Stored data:
----------------------------------------
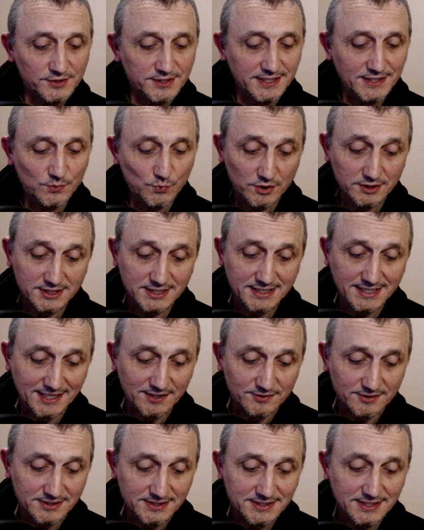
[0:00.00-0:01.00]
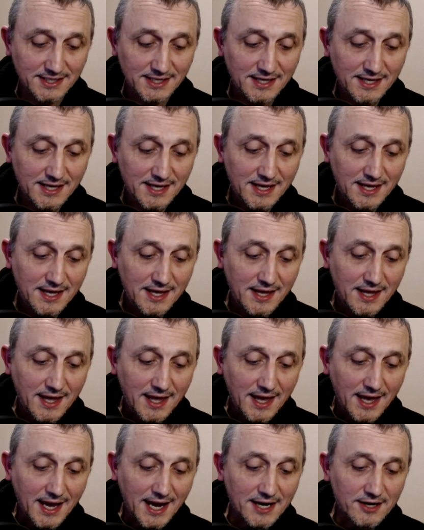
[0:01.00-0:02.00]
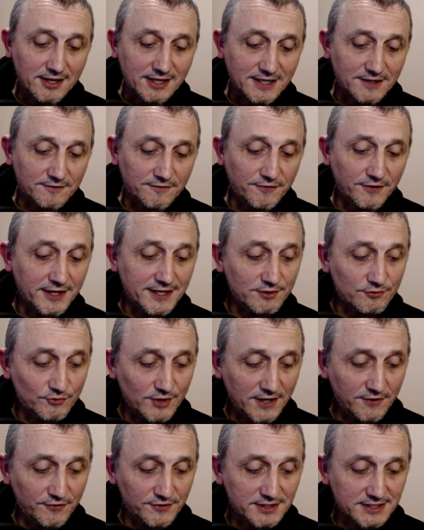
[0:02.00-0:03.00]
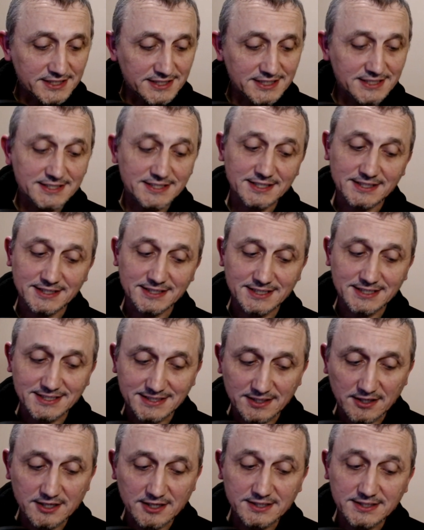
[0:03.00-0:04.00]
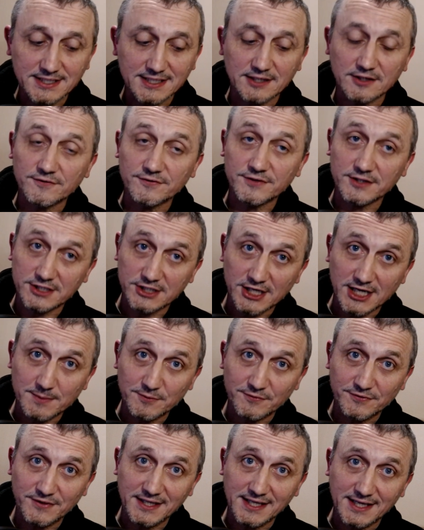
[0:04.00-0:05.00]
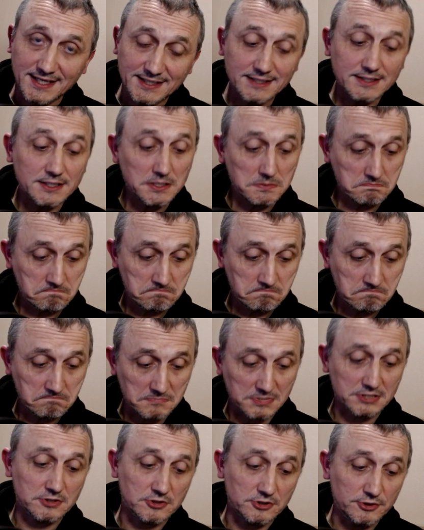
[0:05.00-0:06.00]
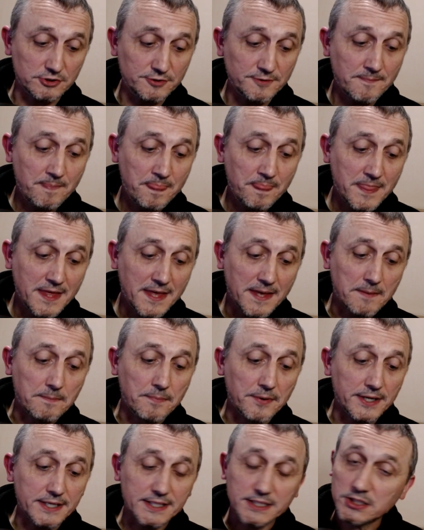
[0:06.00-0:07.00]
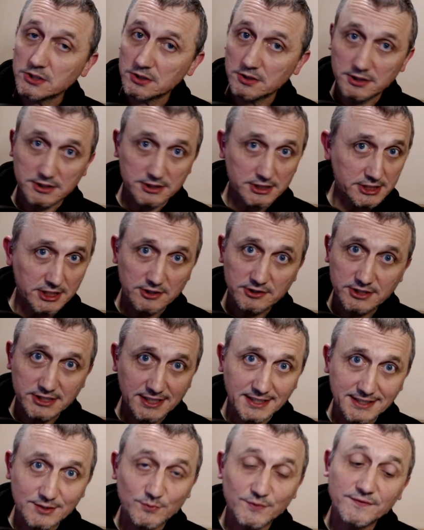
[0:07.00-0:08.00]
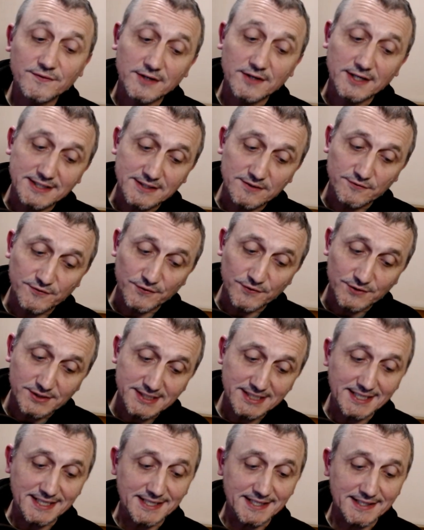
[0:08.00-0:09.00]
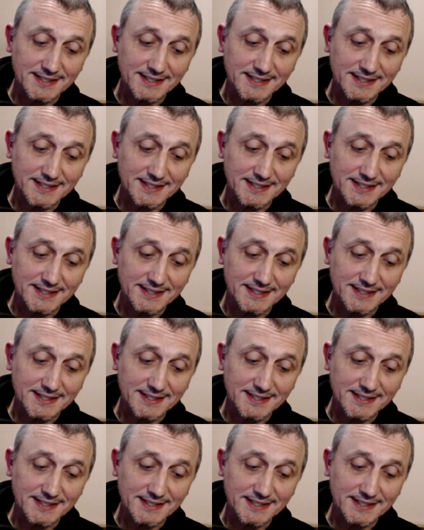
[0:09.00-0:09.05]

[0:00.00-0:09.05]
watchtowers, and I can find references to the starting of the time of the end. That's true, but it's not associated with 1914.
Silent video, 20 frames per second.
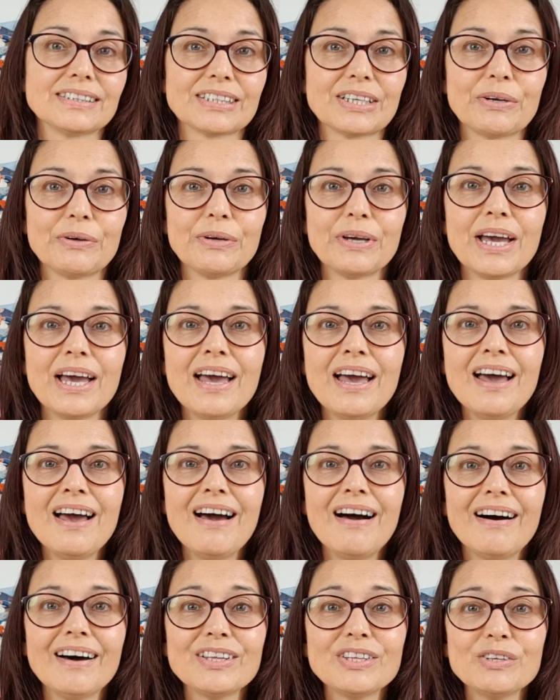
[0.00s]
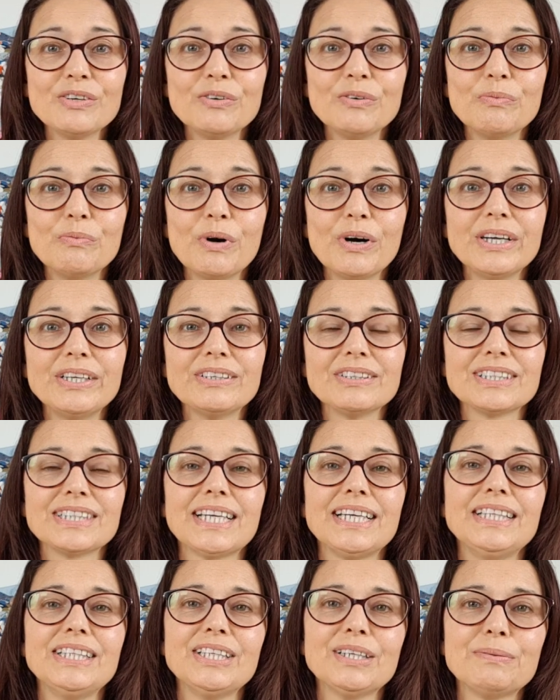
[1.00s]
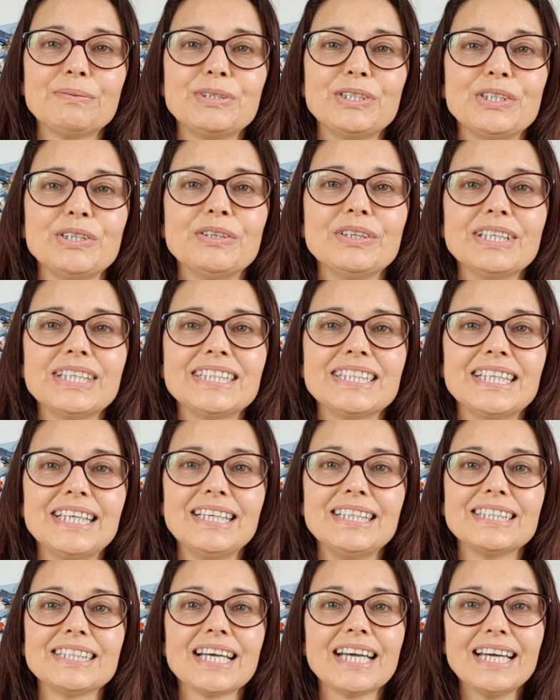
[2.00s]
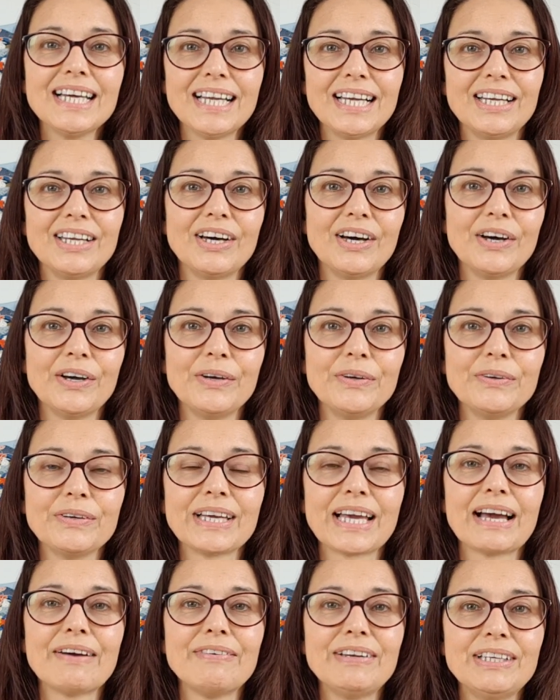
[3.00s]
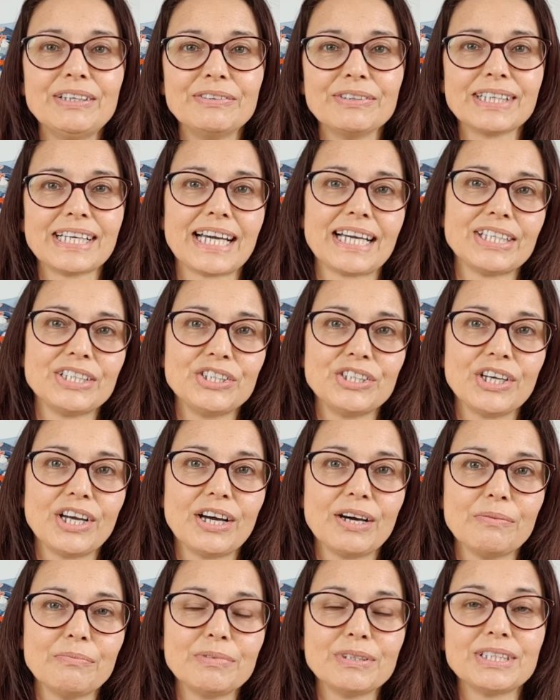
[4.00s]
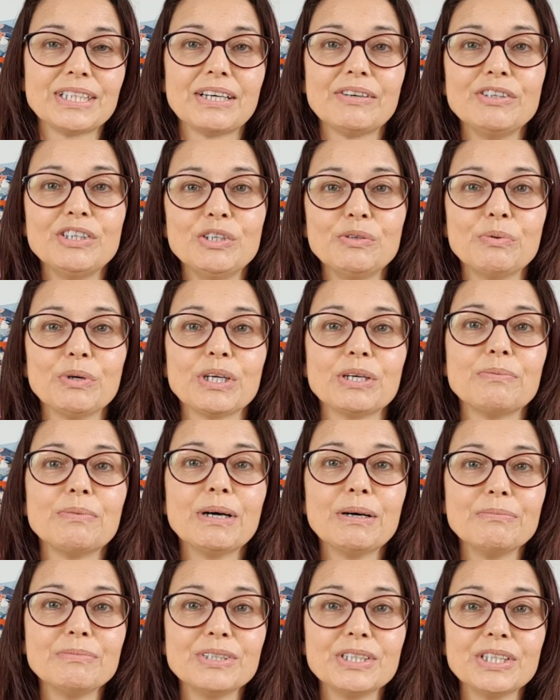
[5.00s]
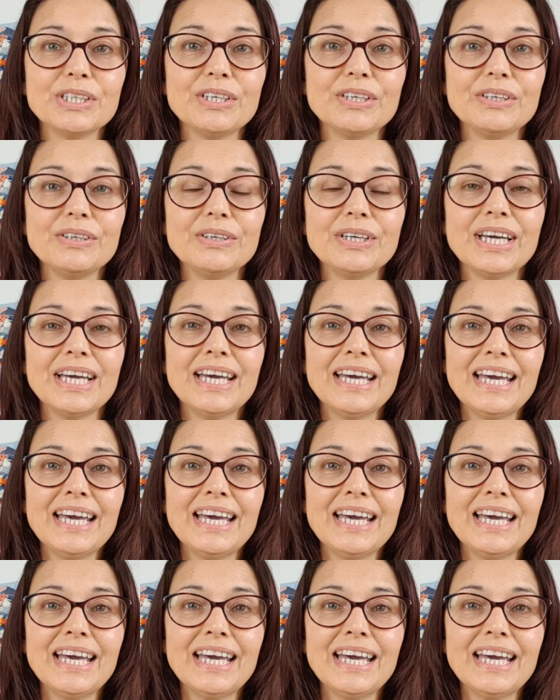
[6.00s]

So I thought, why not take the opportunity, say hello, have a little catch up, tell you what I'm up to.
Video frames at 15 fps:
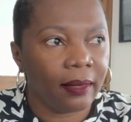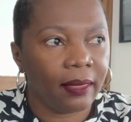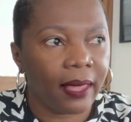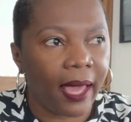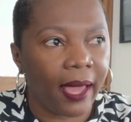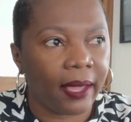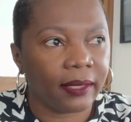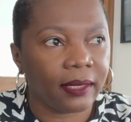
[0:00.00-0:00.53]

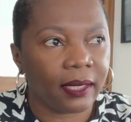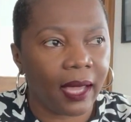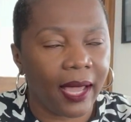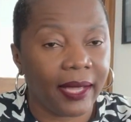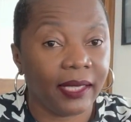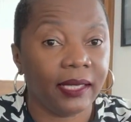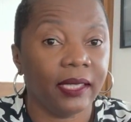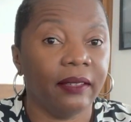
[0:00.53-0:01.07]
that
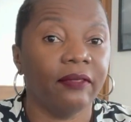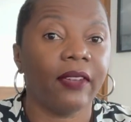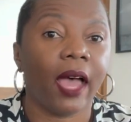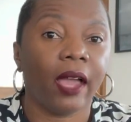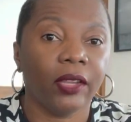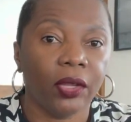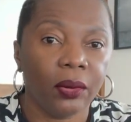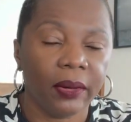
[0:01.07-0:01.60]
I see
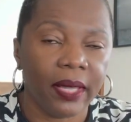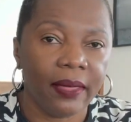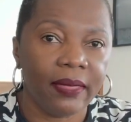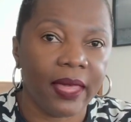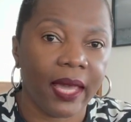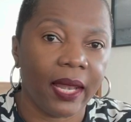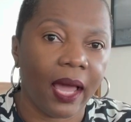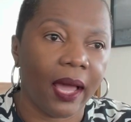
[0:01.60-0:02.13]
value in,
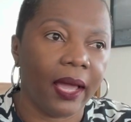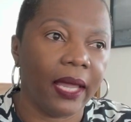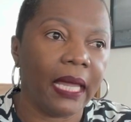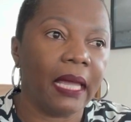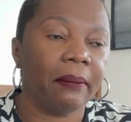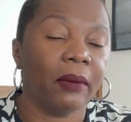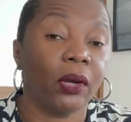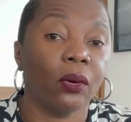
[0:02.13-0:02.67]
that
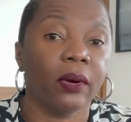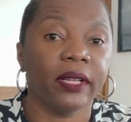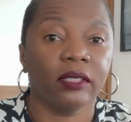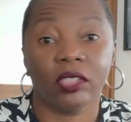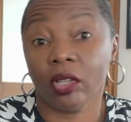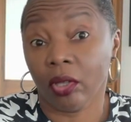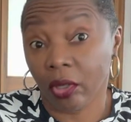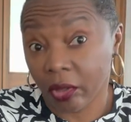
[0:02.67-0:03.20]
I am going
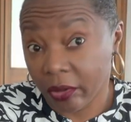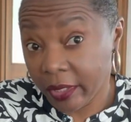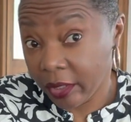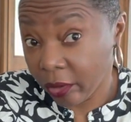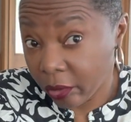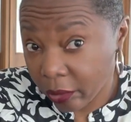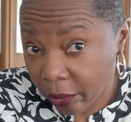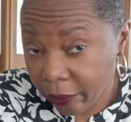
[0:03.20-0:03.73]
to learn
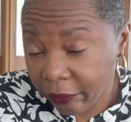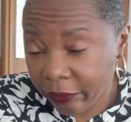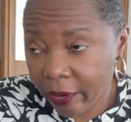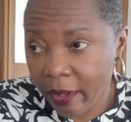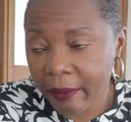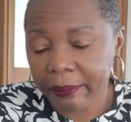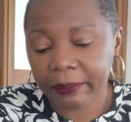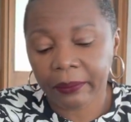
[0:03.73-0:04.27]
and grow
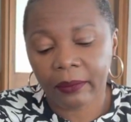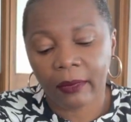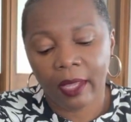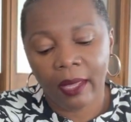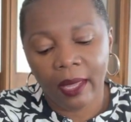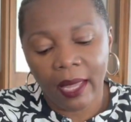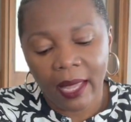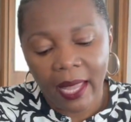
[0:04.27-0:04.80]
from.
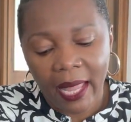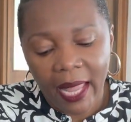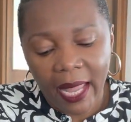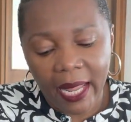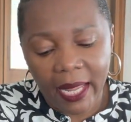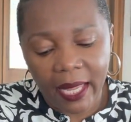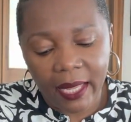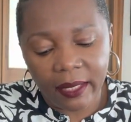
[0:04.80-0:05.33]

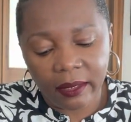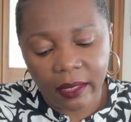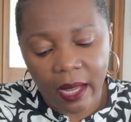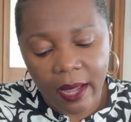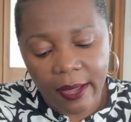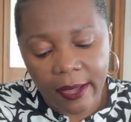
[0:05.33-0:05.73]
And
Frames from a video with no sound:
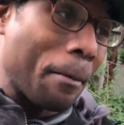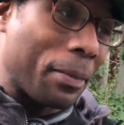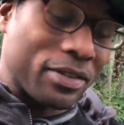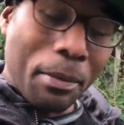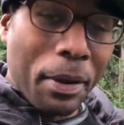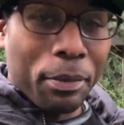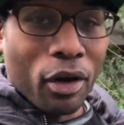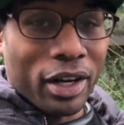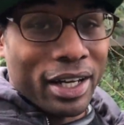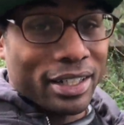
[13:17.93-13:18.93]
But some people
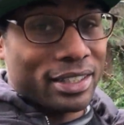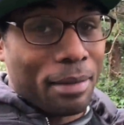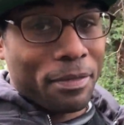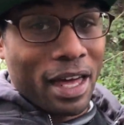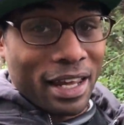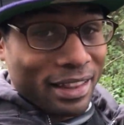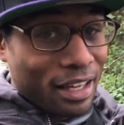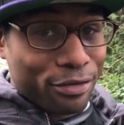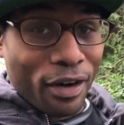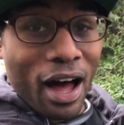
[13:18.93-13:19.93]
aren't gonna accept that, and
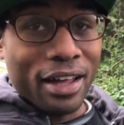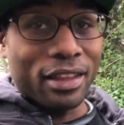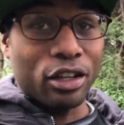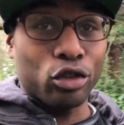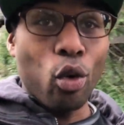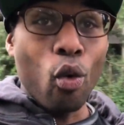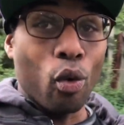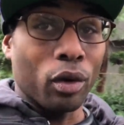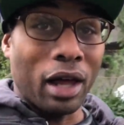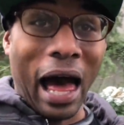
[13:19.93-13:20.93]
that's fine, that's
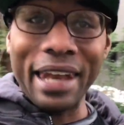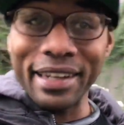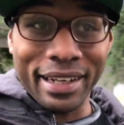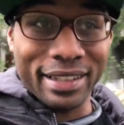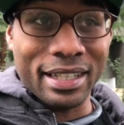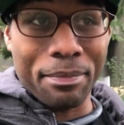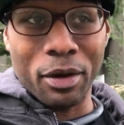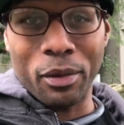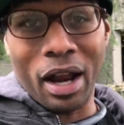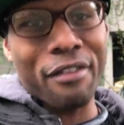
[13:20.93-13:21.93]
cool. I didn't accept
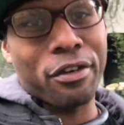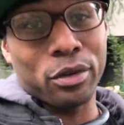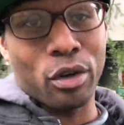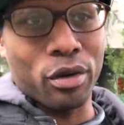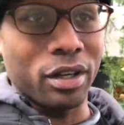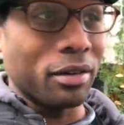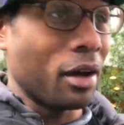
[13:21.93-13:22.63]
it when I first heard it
----------------------------------------
Assigned task - In the records above, find the line with "[0:00.00-0:09.05]" and the line with "Video frames at". Write out exactly those lines and every one between, with no pictures and no other lines.

Written answer -
[0:00.00-0:09.05]
watchtowers, and I can find references to the starting of the time of the end. That's true, but it's not associated with 1914.
Silent video, 20 frames per second.
[0.00s]
[1.00s]
[2.00s]
[3.00s]
[4.00s]
[5.00s]
[6.00s]

So I thought, why not take the opportunity, say hello, have a little catch up, tell you what I'm up to.
Video frames at 15 fps:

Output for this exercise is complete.